> _Extracted records_
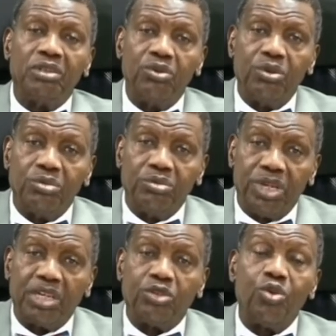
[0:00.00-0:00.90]
It
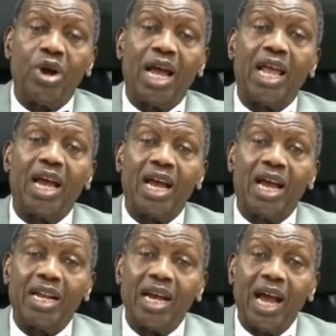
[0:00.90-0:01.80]
will take you
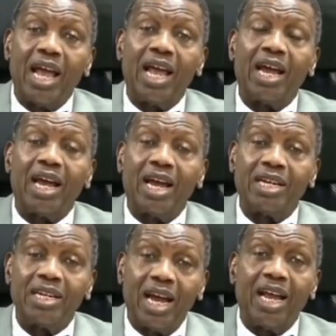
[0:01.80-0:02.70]
higher and higher
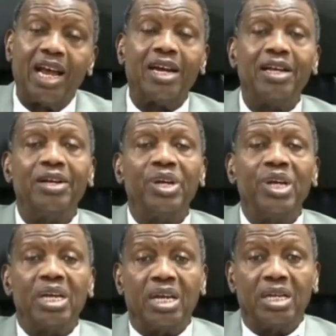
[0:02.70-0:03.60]
and higher.
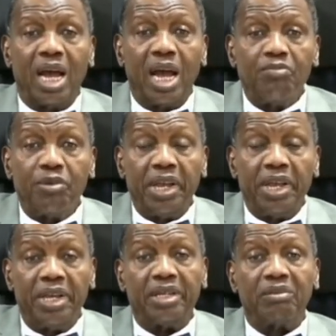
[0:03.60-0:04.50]
And I
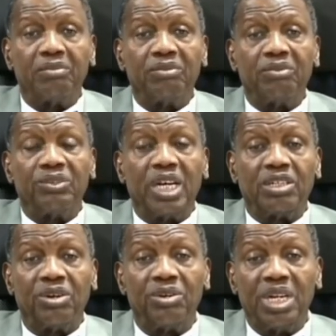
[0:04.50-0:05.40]
pray
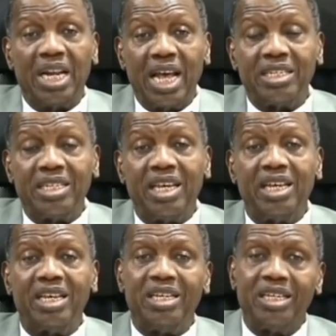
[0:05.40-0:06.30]
that on the last
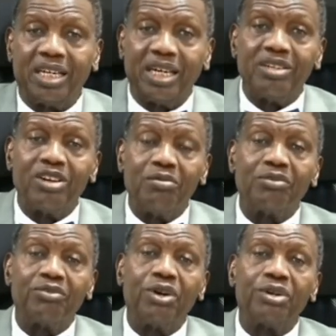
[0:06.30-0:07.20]
day in the
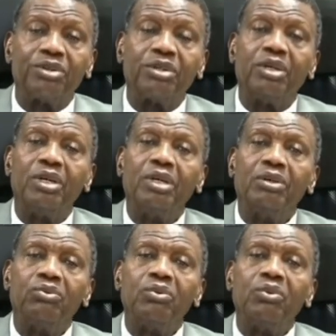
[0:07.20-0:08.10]
kingdom of God,
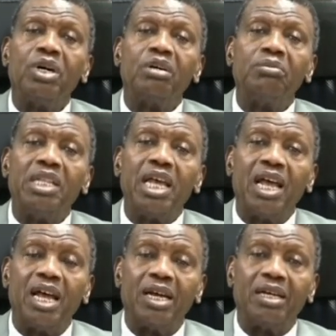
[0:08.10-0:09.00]
we will all be
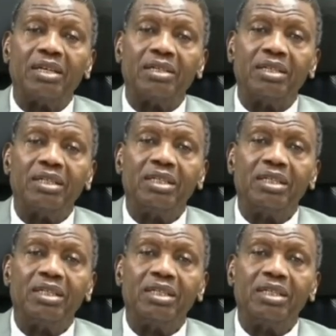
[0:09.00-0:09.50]
there.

> _Problem statement_
Lines from the one holding "[0:05.40-0:06.30]" down to the last line of the entries above must be retyped exactly, inclusive of both, with no pictures and nothing else.

> _Output of the exercise_
[0:05.40-0:06.30]
that on the last
[0:06.30-0:07.20]
day in the
[0:07.20-0:08.10]
kingdom of God,
[0:08.10-0:09.00]
we will all be
[0:09.00-0:09.50]
there.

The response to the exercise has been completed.